**EXERCISE AIM**
The answer should be every line below, repeated exactly, with the images left out.

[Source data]

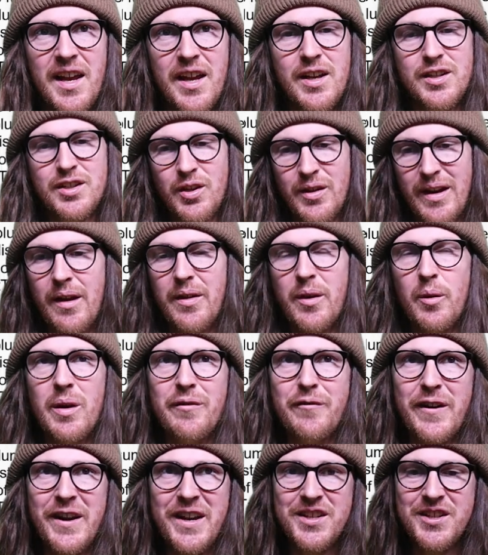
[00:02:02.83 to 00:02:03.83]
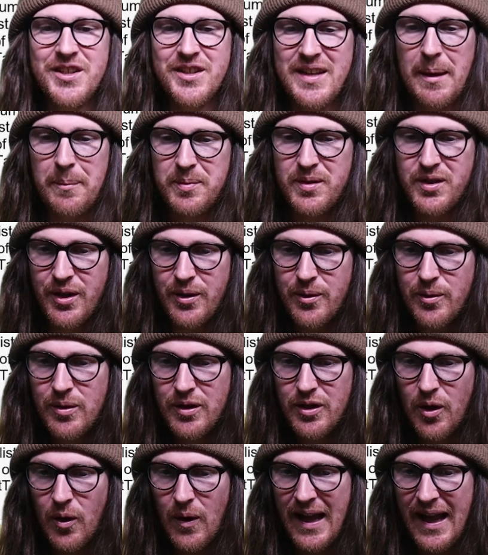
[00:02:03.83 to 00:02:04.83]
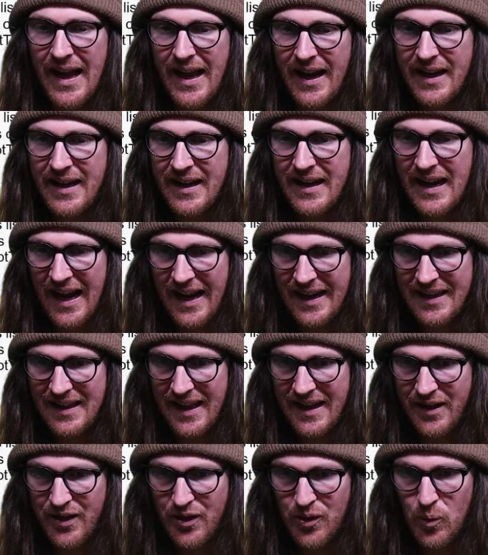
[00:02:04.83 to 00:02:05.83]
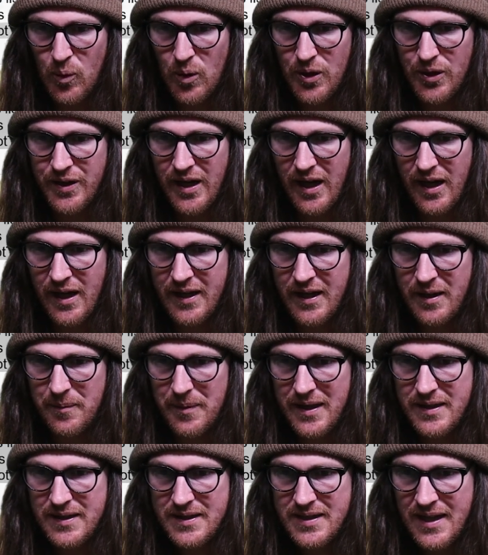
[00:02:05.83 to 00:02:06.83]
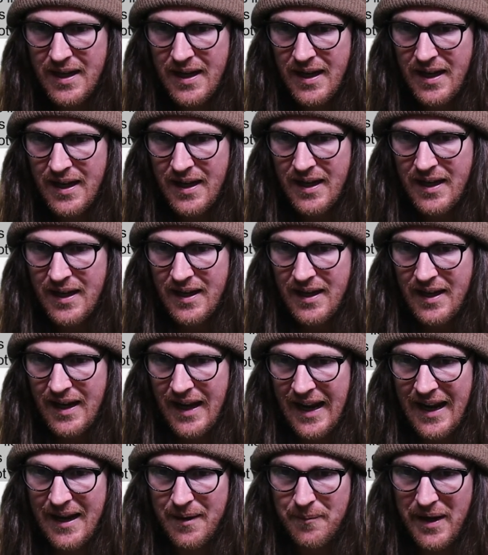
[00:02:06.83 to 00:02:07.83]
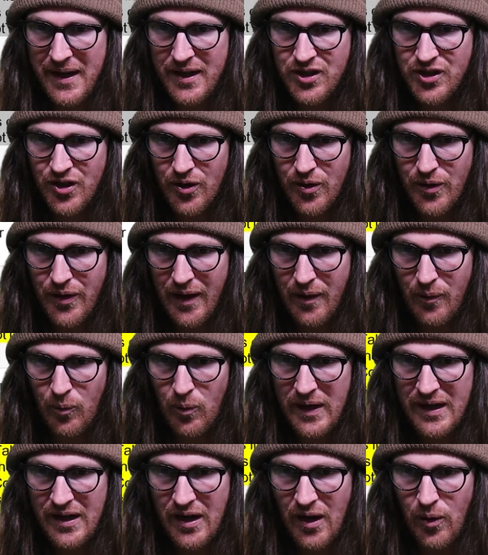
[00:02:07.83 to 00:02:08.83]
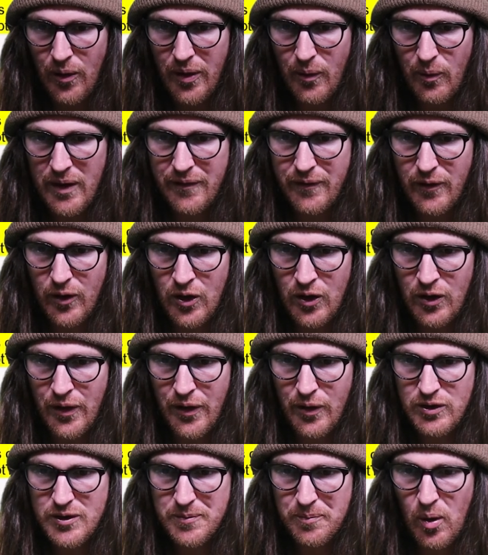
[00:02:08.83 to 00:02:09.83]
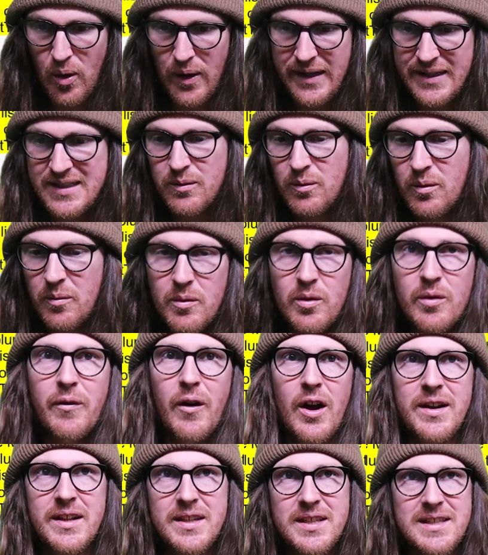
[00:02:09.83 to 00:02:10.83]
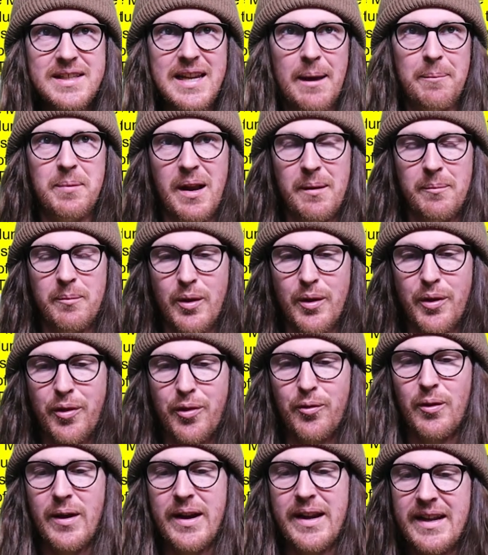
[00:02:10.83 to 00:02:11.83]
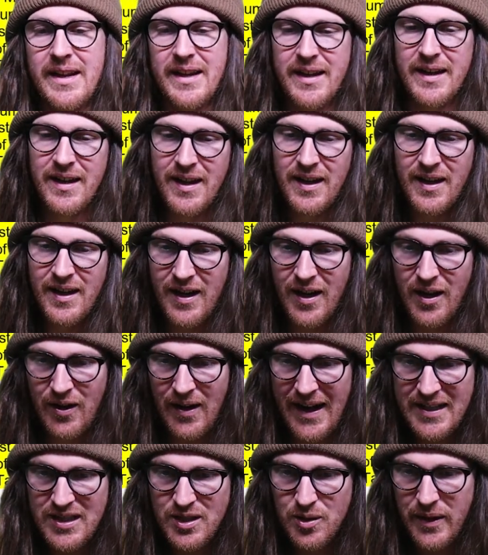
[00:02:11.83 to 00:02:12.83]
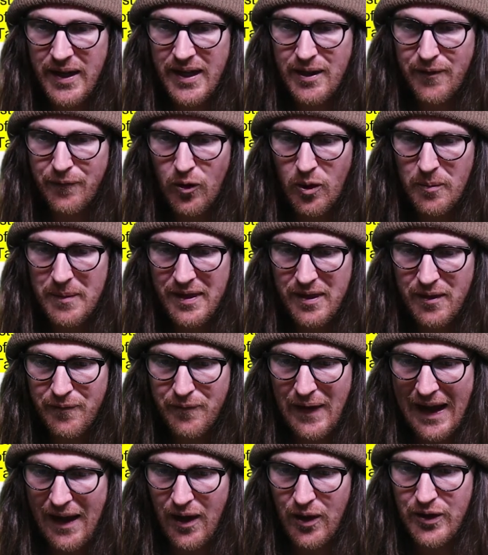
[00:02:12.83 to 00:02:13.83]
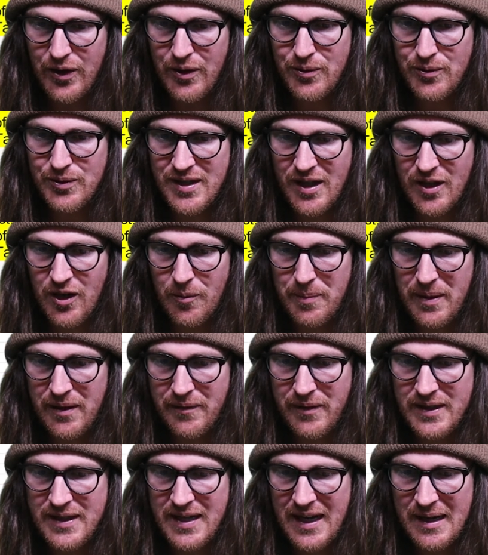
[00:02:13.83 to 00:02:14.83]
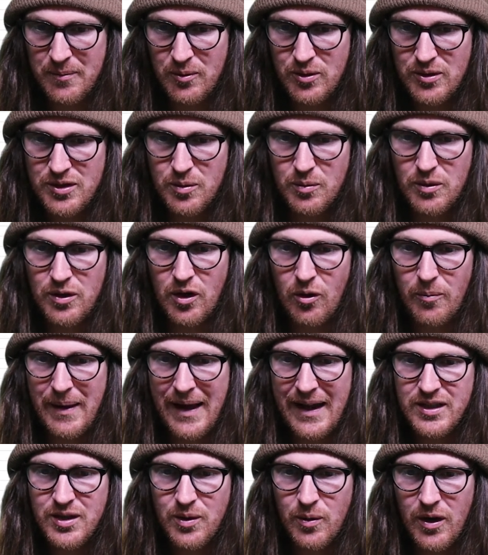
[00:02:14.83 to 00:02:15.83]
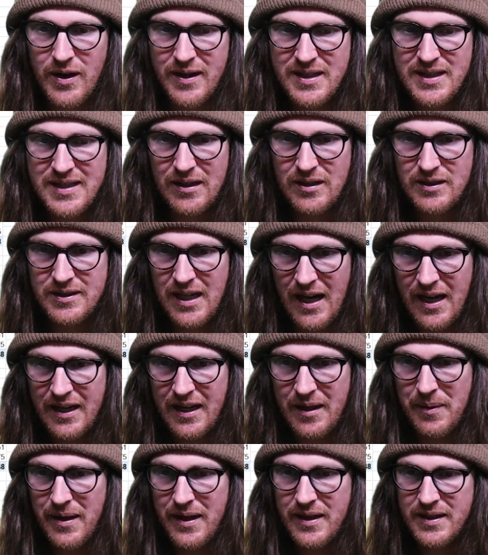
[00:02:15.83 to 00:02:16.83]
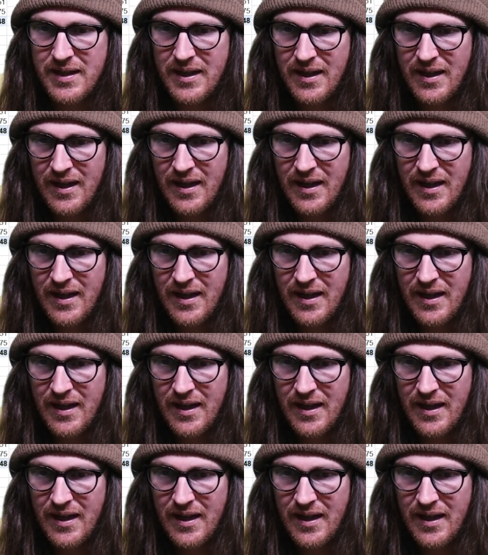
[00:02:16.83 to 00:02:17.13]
So now that we finished step 2, go ahead and highlight your Word document and make sure that we know that we've earned those points. And we'll move on to step number 3. All right, so we need to format the values in our pivot table. So we'll go back to our Excel document.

**EXPECTED ANSWER**
[00:02:02.83 to 00:02:03.83]
[00:02:03.83 to 00:02:04.83]
[00:02:04.83 to 00:02:05.83]
[00:02:05.83 to 00:02:06.83]
[00:02:06.83 to 00:02:07.83]
[00:02:07.83 to 00:02:08.83]
[00:02:08.83 to 00:02:09.83]
[00:02:09.83 to 00:02:10.83]
[00:02:10.83 to 00:02:11.83]
[00:02:11.83 to 00:02:12.83]
[00:02:12.83 to 00:02:13.83]
[00:02:13.83 to 00:02:14.83]
[00:02:14.83 to 00:02:15.83]
[00:02:15.83 to 00:02:16.83]
[00:02:16.83 to 00:02:17.13]
So now that we finished step 2, go ahead and highlight your Word document and make sure that we know that we've earned those points. And we'll move on to step number 3. All right, so we need to format the values in our pivot table. So we'll go back to our Excel document.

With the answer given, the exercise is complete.